Le consensus général parmi les philosophes est que les valeurs jouent un rôle essentiel dans la recherche scientifique. Le nouveau problème de démarcation consiste à déterminer quelles valeurs jouent un rôle légitime ou illégitime dans la science. Cependant, redéfinir la frontière entre les valeurs acceptables et inappropriées ne permet pas d'aborder la manière dont l'idéal dominant pour la science - the Value-Free Ideal (VFI) - a été imbriqué dans les structures institutionnelles qui soutiennent la science, comme la communication scientifique.

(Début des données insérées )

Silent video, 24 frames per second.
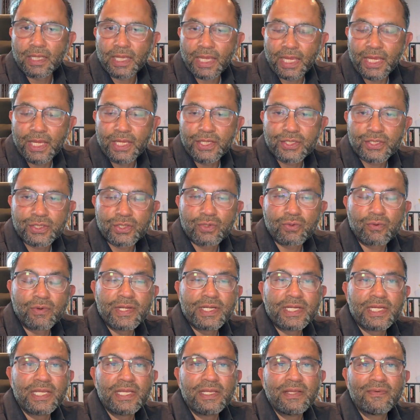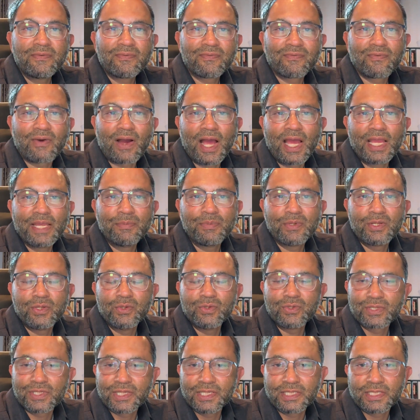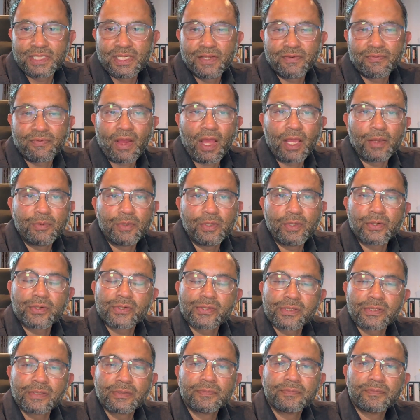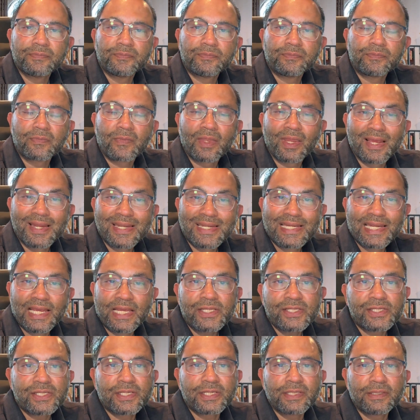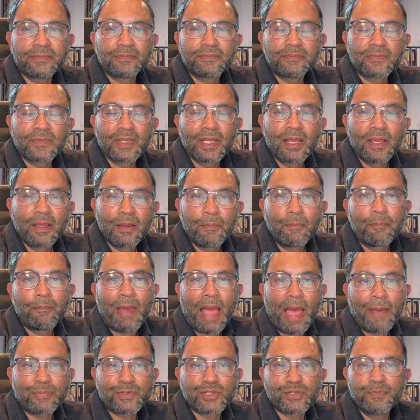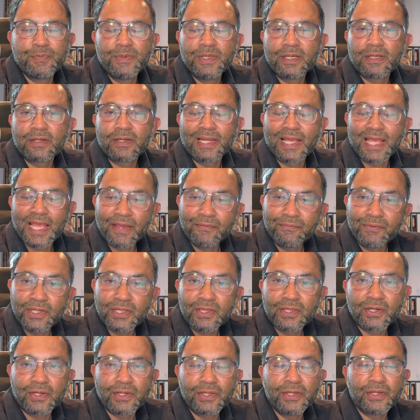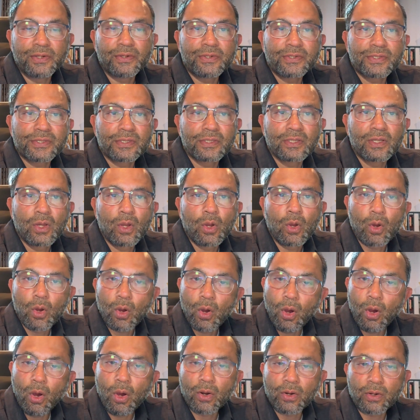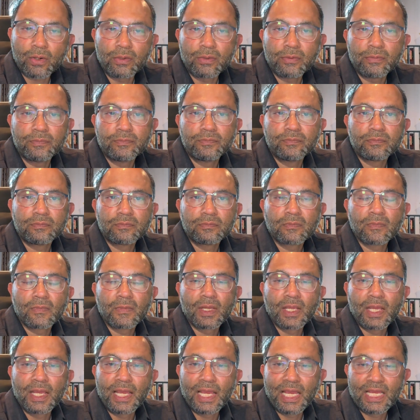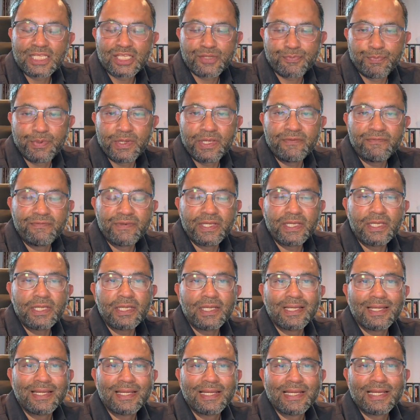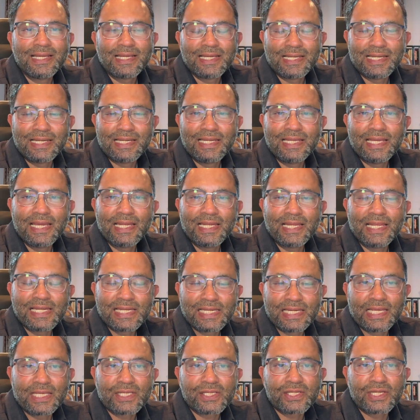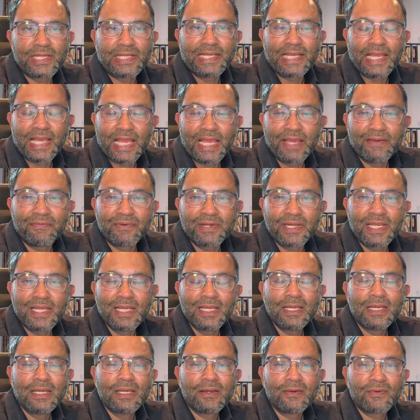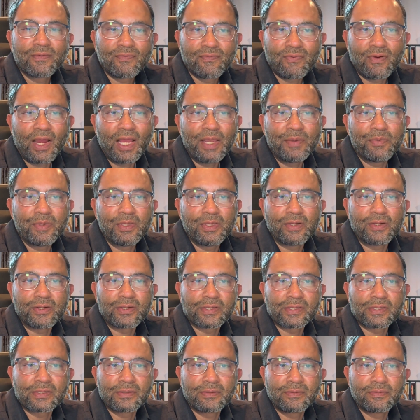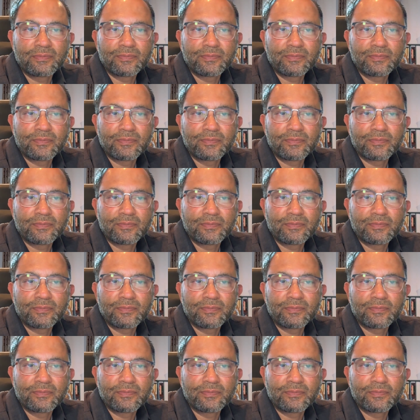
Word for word: age 25 to 65 years. Test pap smear every 3 years or HPV DNA testing every 5 years,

Au début de la guerre froide, les progrès de la science et de la technologie étaient de plus en plus considérés comme incompréhensibles pour les profanes, mais on pensait également que ces derniers devaient avoir une connaissance de base de la science. Il en a résulté une culture scientifique cultivée par le biais du modèle du déficit, un modèle de communication unidirectionnel qui, selon moi, minimise les valeurs de la science. Bien que les modèles de communication scientifique aient évolué au-delà du modèle du déficit, la plupart d'entre eux continuent à supposer que le public présente un déficit de connaissances, d'attitudes ou de compréhension et ne parvient pas à articuler les valeurs de la science. En réponse à cela, je présenterai un outil de contextualisation “value-conscious" appelé KAUVIS (Key Aspects for Understanding Values in Science) pour décrire la science comme l'entreprise riche en valeurs qu'elle est.